YOUR OBJECTIVE ▸ Pictures in the data should be dropped; transcribe exactly the lines from the one that has "[0:10.09-0:11.01]" through the one that has "Transcript: Because mm.".

#### DATA EXCERPTS ####

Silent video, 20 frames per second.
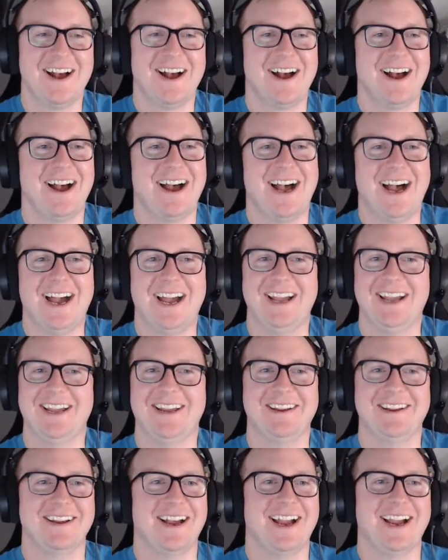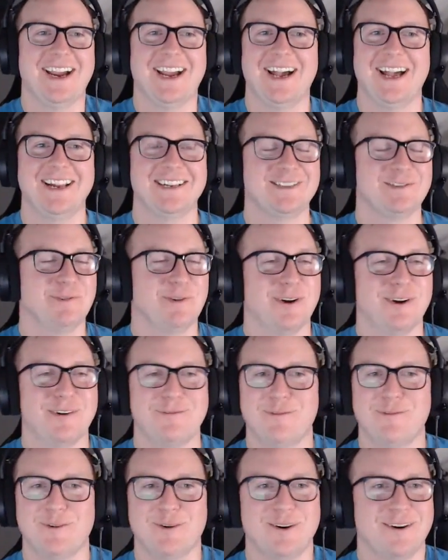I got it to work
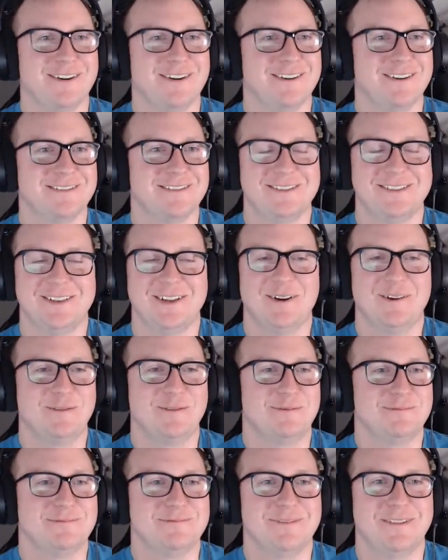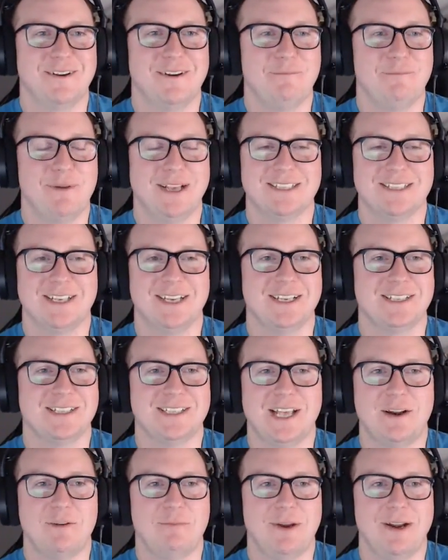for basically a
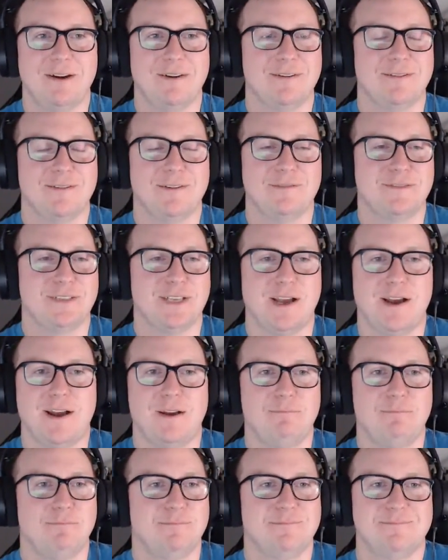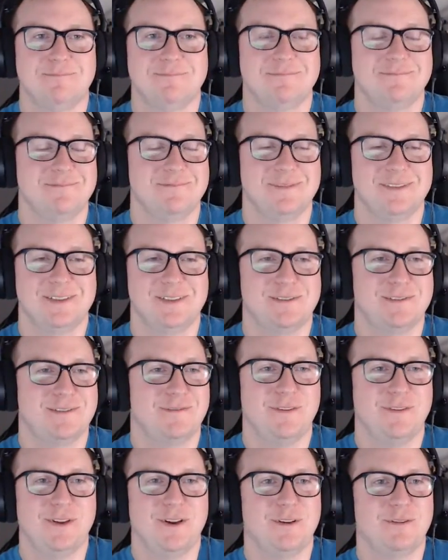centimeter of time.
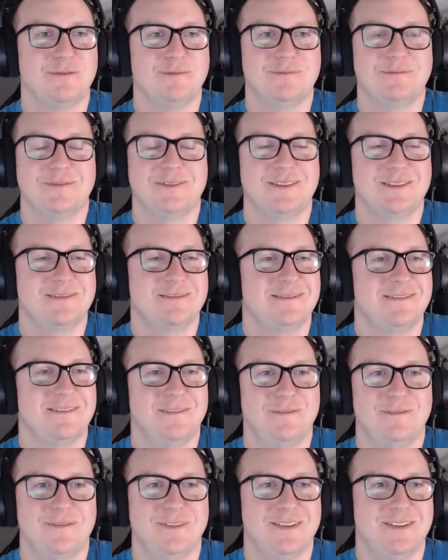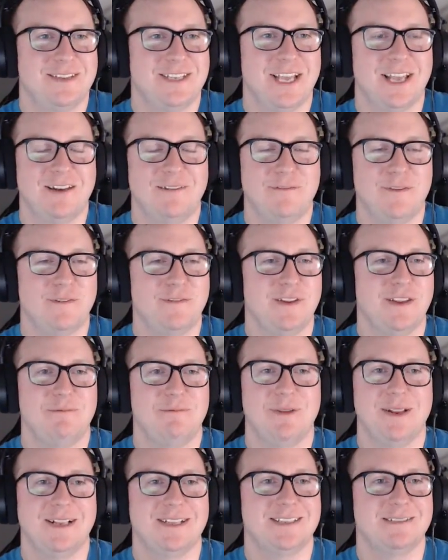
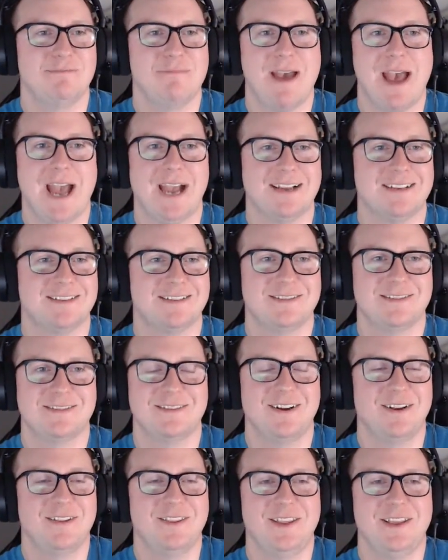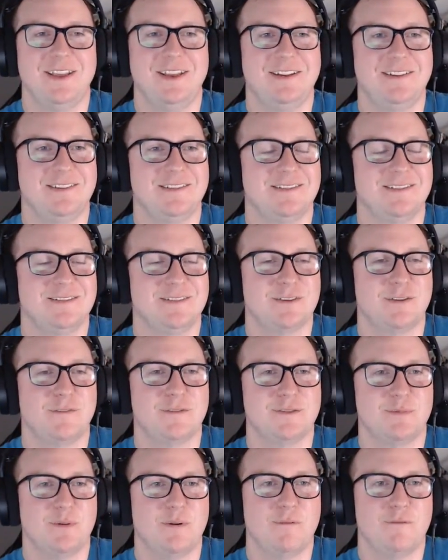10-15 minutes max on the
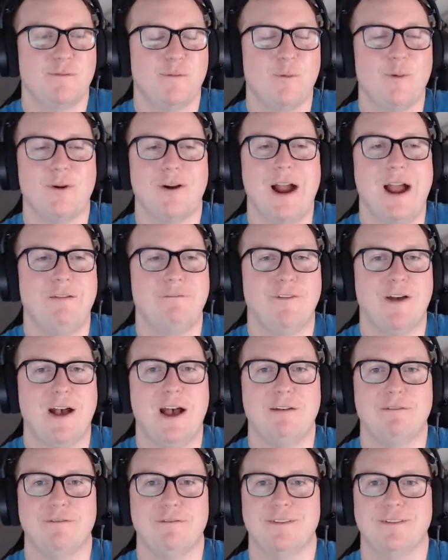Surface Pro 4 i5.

####
#### DATA EXCERPTS ####

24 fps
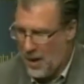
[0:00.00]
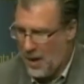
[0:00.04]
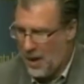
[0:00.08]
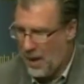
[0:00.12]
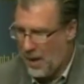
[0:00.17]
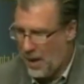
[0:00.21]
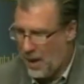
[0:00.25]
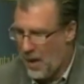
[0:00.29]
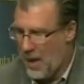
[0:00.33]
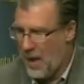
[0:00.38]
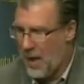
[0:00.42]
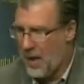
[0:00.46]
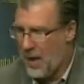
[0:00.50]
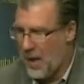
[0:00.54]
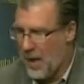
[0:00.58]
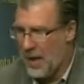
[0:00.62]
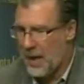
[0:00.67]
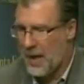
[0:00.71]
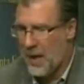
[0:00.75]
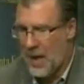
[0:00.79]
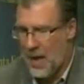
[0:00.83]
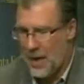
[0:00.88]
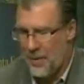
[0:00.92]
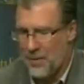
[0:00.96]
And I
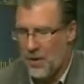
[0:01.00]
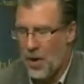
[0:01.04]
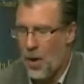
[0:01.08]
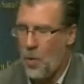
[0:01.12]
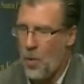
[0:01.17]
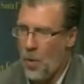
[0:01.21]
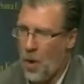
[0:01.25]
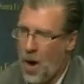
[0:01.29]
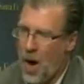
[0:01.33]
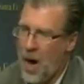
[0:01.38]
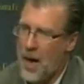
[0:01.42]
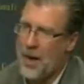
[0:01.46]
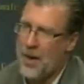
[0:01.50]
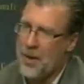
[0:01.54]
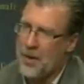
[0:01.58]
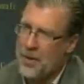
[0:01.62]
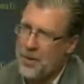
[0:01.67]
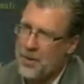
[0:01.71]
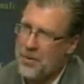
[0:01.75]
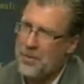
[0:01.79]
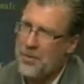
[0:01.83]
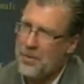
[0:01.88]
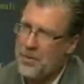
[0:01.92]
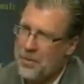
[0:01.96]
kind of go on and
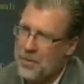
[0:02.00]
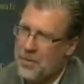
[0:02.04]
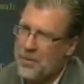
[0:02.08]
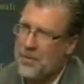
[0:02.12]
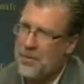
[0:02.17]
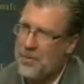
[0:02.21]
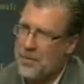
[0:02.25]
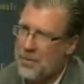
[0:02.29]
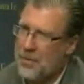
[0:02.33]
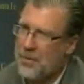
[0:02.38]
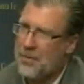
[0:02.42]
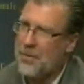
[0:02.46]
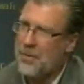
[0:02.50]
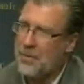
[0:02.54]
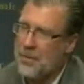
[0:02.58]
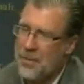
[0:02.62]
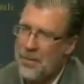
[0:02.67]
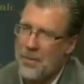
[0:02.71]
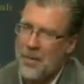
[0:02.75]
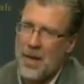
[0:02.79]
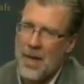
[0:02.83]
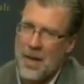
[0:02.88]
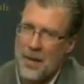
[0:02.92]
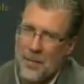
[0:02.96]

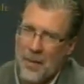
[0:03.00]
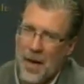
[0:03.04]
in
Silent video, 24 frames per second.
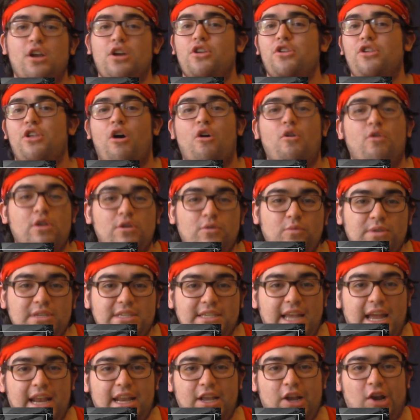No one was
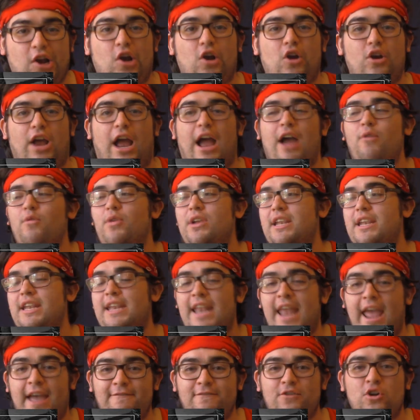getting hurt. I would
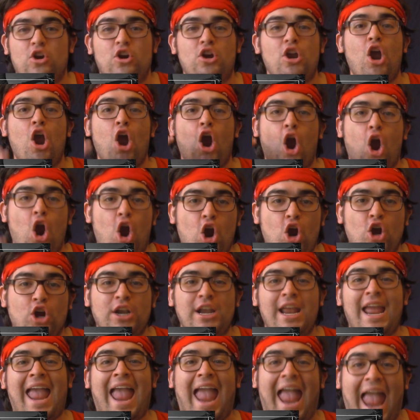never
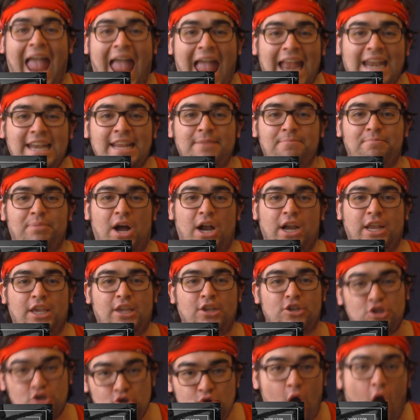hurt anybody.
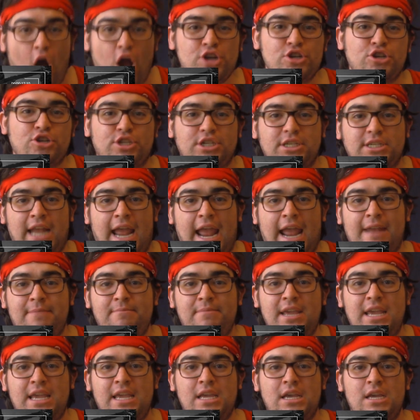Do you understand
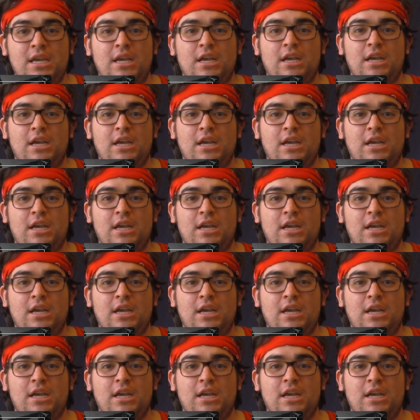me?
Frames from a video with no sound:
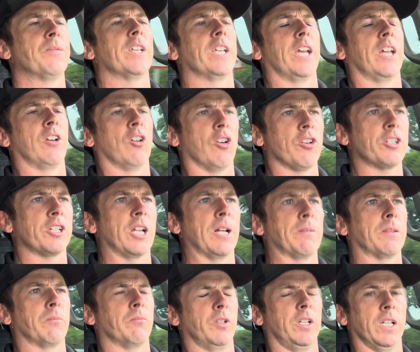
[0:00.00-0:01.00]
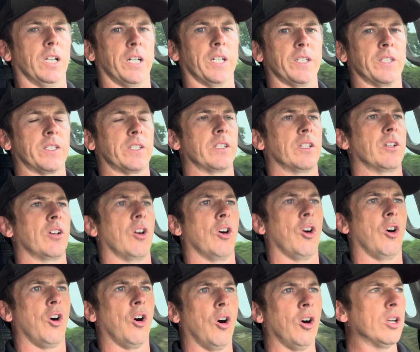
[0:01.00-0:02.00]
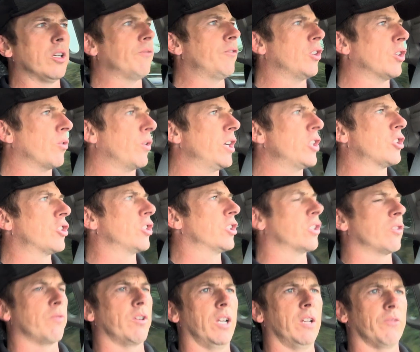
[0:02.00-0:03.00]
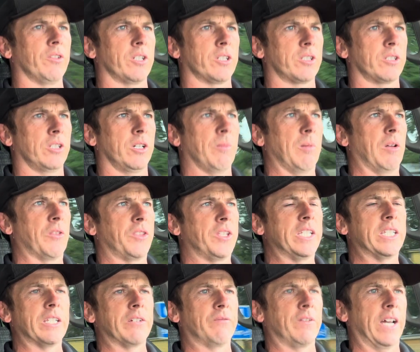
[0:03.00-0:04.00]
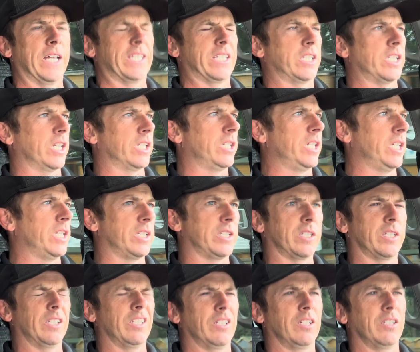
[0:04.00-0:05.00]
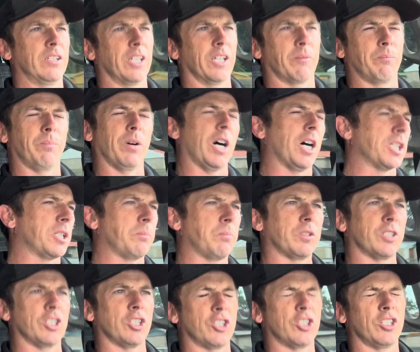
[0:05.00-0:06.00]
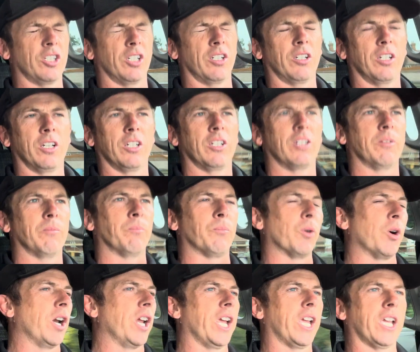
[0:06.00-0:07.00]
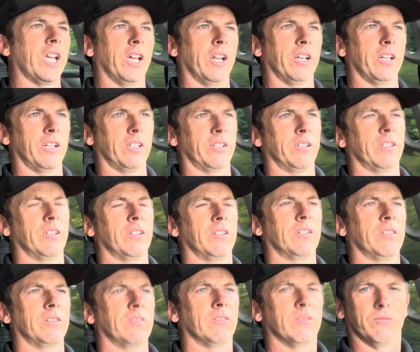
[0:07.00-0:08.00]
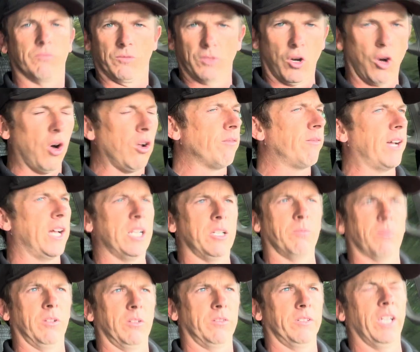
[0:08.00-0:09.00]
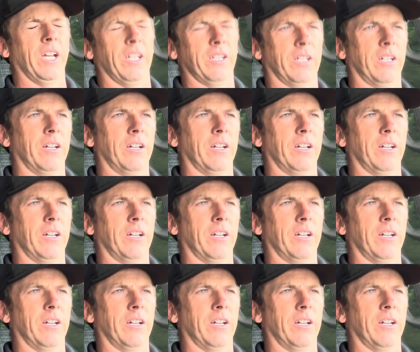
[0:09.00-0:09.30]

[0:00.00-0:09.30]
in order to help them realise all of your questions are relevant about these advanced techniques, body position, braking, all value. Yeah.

####
#### DATA EXCERPTS ####

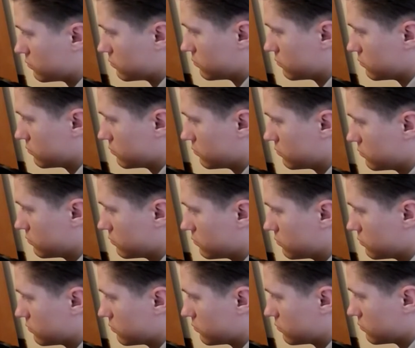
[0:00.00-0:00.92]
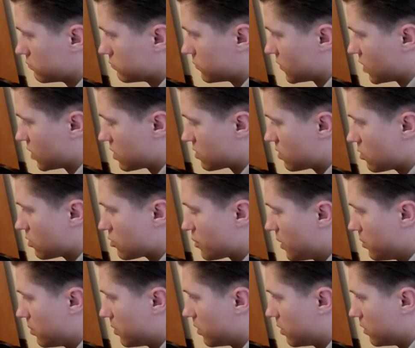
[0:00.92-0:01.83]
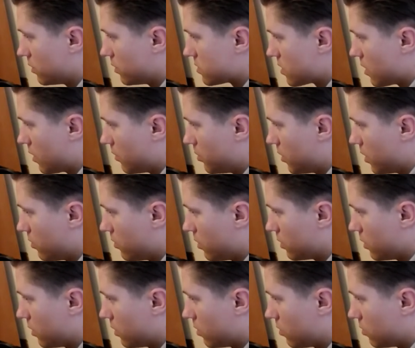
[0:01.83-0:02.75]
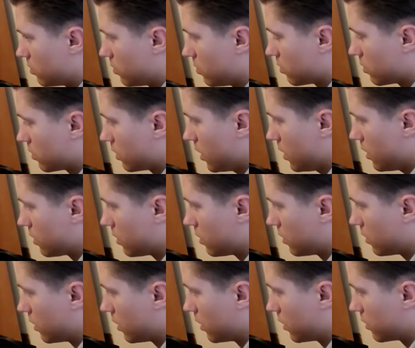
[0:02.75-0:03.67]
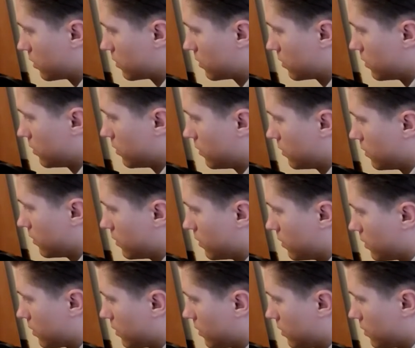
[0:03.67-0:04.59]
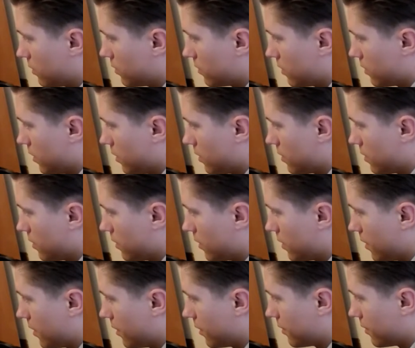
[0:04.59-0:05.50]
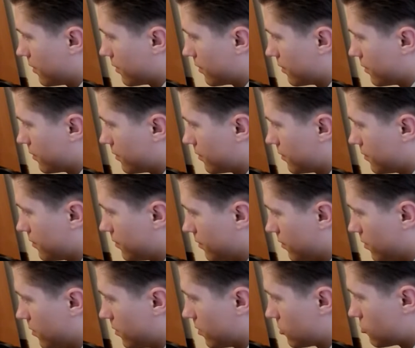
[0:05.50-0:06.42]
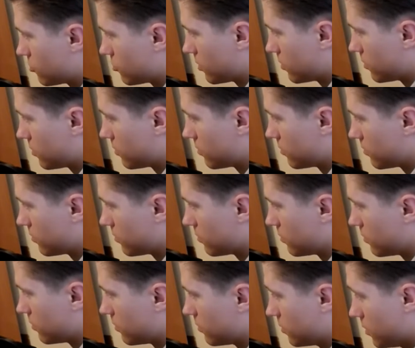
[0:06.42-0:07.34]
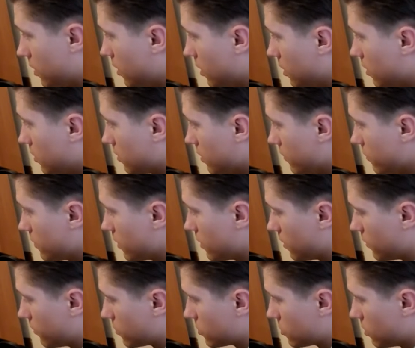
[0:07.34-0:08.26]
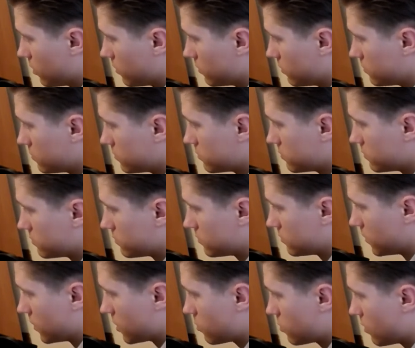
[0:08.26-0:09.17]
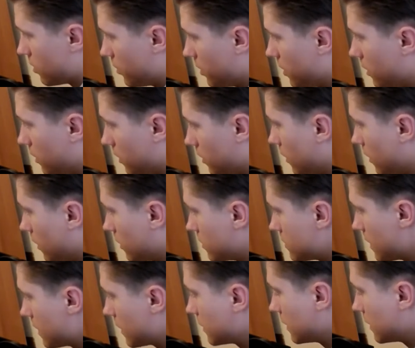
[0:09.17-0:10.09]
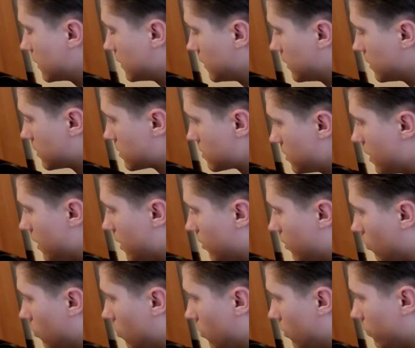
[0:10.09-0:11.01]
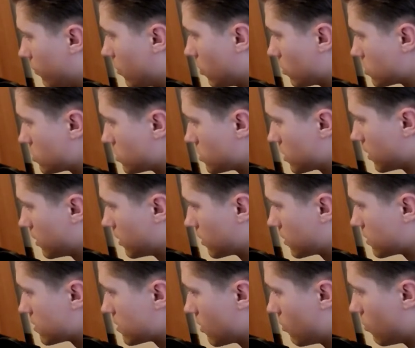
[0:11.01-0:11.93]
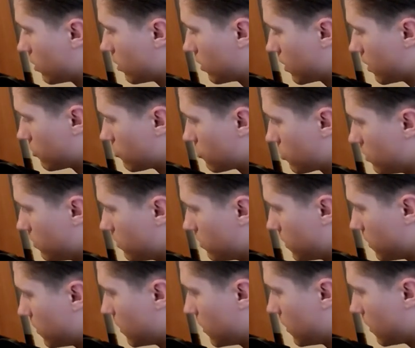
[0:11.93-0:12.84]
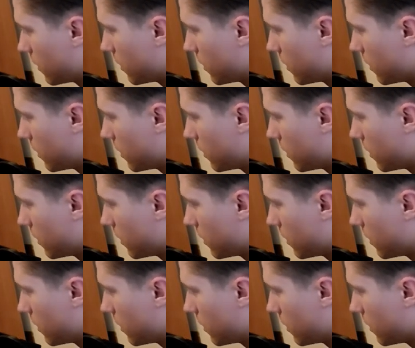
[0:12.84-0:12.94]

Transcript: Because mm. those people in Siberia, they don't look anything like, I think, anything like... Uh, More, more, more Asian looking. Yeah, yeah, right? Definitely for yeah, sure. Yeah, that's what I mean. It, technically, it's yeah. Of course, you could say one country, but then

####

TASK OUTPUT ▸
[0:10.09-0:11.01]
[0:11.01-0:11.93]
[0:11.93-0:12.84]
[0:12.84-0:12.94]

Transcript: Because mm. those people in Siberia, they don't look anything like, I think, anything like... Uh, More, more, more Asian looking. Yeah, yeah, right? Definitely for yeah, sure. Yeah, that's what I mean. It, technically, it's yeah. Of course, you could say one country, but then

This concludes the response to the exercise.